The Spider has become a symbol of Louise Bourgeois’s late work. As early as drawings from 1947 we can find this amazing little creature that lives alongside people, an example of a perfect, rational and expressive construction created by nature. Its web protects, catches food and provides a barrier to dangers. For Bourgeois the spider is associated with her mother, with her patience, the industriousness and masterly skill of the weaver.
Fifty years later Bourgeois again turned to the image of the spider, but this time enlarged it to gigantic dimensions, creating a monumental sculptural form cast in bronze. The combination of disproportionately long, unstable legs and a small round body at first creates an impression of imbalance, but the strict, carefully thought out architectonics of the sculpture, its geometric simplicity and laconism demonstrate the amazing sense of harmonious equilibrium that characterizes the work of Louise Bourgeois.
The artist’s sculptures reflect her interest in the depths of the human psyche, childhood traumas and different aspects of sexuality. Bourgeois’s work is to some extent influenced by the Surrealist school, but it has nevertheless become customary to regard her as a classic figure of minimalism. In 1999, at the 48th Venice Biennale, Louise Bourgeois was given a prestigious award – the Golden Lion – that recognized her status as an acknowledged master in the realm of modern fine art.
“To visitors who come to the Hermitage to enjoy the beauty and harmony this exhibition seems strange. It is hard to imagine that Louise Bourgeois will become one of our favourite artists.

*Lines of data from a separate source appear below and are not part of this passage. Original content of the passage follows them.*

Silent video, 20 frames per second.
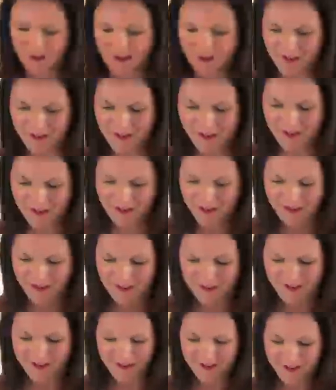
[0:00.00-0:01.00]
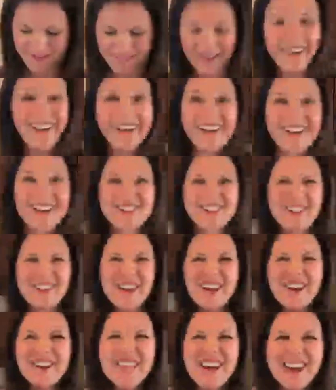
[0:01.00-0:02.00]
So
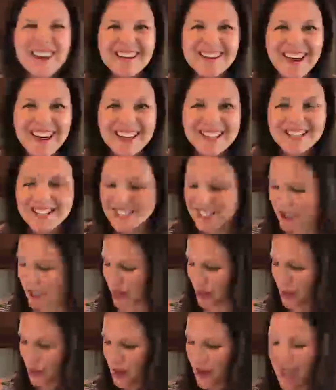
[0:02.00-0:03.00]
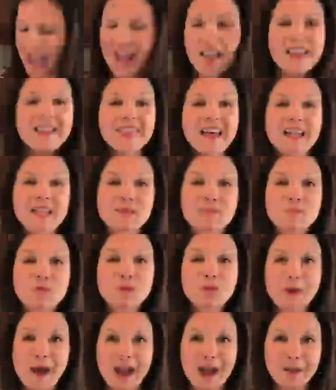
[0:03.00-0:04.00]
you hear that nice sizzle? That's
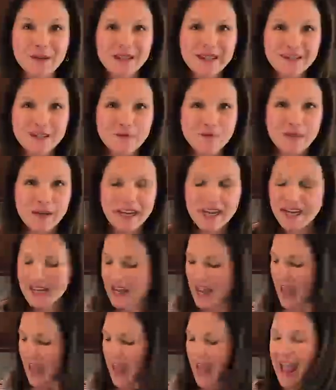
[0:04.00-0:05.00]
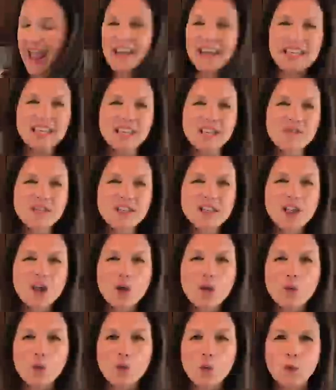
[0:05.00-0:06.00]
browning the meat, and it gives it
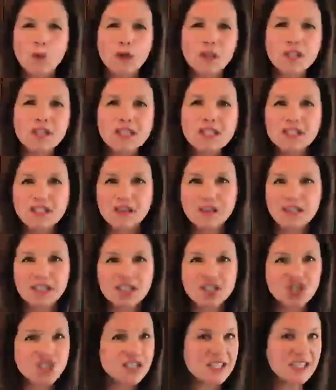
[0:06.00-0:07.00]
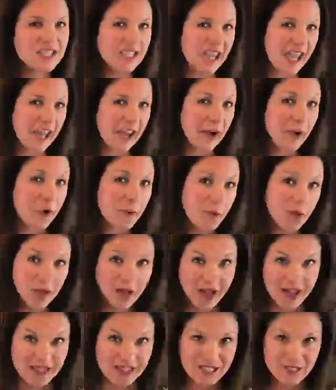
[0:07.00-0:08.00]
a really delicious
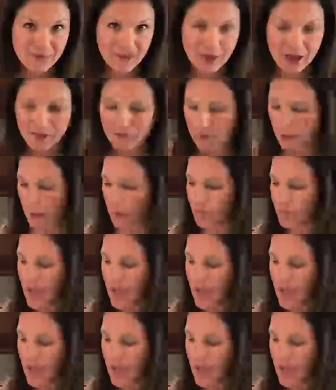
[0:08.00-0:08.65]
caramelized flavor.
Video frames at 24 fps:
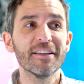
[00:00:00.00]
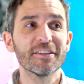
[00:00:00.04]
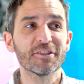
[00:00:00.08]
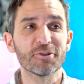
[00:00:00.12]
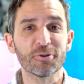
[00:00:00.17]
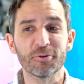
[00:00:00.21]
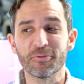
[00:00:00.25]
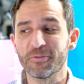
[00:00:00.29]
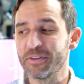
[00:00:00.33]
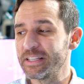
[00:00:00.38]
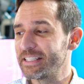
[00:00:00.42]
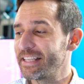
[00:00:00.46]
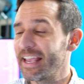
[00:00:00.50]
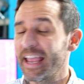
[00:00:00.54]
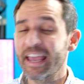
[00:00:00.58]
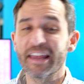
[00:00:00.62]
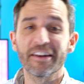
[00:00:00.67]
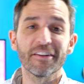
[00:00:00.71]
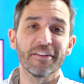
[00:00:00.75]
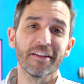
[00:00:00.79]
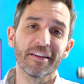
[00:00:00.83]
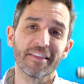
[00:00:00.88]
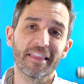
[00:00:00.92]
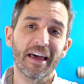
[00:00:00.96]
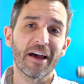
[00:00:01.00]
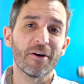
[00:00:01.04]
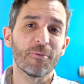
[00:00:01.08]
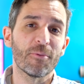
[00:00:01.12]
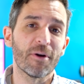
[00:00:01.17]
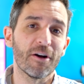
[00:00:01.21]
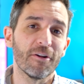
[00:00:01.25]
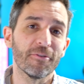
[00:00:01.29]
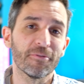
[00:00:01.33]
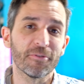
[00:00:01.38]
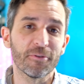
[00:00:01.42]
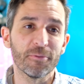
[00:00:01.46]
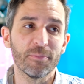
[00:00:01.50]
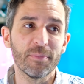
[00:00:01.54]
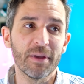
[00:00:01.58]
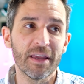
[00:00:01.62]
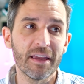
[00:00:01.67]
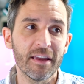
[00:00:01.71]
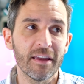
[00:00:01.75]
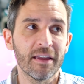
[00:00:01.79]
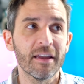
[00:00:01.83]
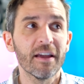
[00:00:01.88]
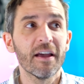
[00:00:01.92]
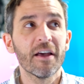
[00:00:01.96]
So if it's handling that well for
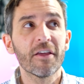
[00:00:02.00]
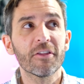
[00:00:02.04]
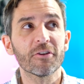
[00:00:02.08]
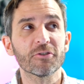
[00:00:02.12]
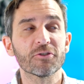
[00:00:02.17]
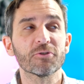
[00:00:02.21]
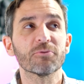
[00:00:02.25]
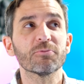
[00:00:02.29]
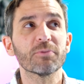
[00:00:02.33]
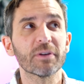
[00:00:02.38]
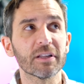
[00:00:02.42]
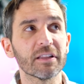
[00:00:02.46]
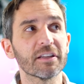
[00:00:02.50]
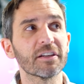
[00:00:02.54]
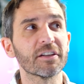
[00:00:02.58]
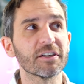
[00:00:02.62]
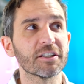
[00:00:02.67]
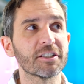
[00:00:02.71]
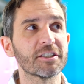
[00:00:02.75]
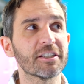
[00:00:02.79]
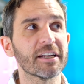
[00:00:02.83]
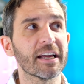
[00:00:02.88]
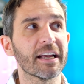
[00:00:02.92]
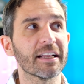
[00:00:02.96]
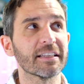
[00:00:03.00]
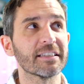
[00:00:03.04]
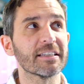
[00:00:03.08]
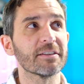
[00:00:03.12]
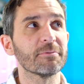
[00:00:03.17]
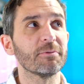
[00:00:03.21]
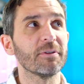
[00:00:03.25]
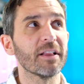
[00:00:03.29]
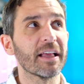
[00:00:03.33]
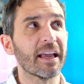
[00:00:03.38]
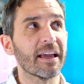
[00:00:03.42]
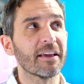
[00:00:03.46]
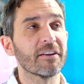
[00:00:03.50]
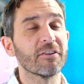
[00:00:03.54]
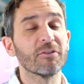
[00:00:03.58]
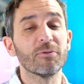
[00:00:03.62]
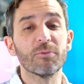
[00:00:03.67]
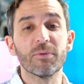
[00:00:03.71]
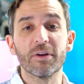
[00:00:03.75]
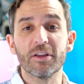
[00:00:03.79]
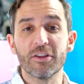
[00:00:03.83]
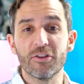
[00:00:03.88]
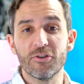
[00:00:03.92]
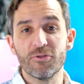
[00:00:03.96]
me, there's a really good chance it will handle
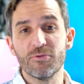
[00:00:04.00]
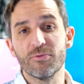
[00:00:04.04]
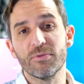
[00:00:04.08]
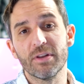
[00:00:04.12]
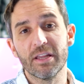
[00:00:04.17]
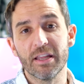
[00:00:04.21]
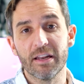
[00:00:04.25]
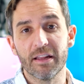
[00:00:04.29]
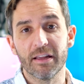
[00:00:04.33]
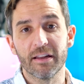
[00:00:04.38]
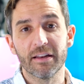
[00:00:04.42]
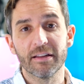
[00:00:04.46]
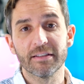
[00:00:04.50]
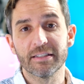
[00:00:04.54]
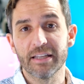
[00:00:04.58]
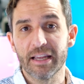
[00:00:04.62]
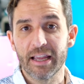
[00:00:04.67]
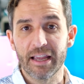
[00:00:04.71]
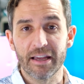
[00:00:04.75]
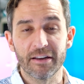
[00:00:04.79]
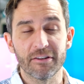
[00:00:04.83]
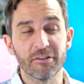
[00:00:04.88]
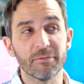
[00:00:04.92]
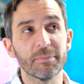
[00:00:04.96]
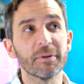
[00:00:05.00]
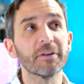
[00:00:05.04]
what you need it to handle.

Nevertheless it is always interesting to become acquainted with the work of an acknowledged master.” (L. Leusskaya, “A Collection of Memories”, article in the newspaper Sankt-Peterburgskie vedomosti, 12 October 2001).
Researchers speak of the work of Louise Bourgeois, who turned 90 on 25 December 2001, as an encyclopaedia of modern art: they find in it the main tendencies in 20th-century art – Cubism, Futurism, Surrealism, Constructivism and Abstractionism. Louise herself speaks of being “a collector of spaces and memories”.
The “Louise Bourgeois in the Hermitage” exhibition ran from 9 October 2001 to 13 January 2002. In October 2001 the museum also hosted an international conference devoted to the work of Louise Bourgeois in the context of 20th-century art. Artists, researchers and critics from Britain, Germany, Russia and the USA participated in the conference. Two films were shown during the conference: Louise Bourgeois (Arena Films, BBC, London, 1994; director Nigel Finch) and Chère Louise (Les Films du Siamois, Paris, 1995; director Brigitte Cornand).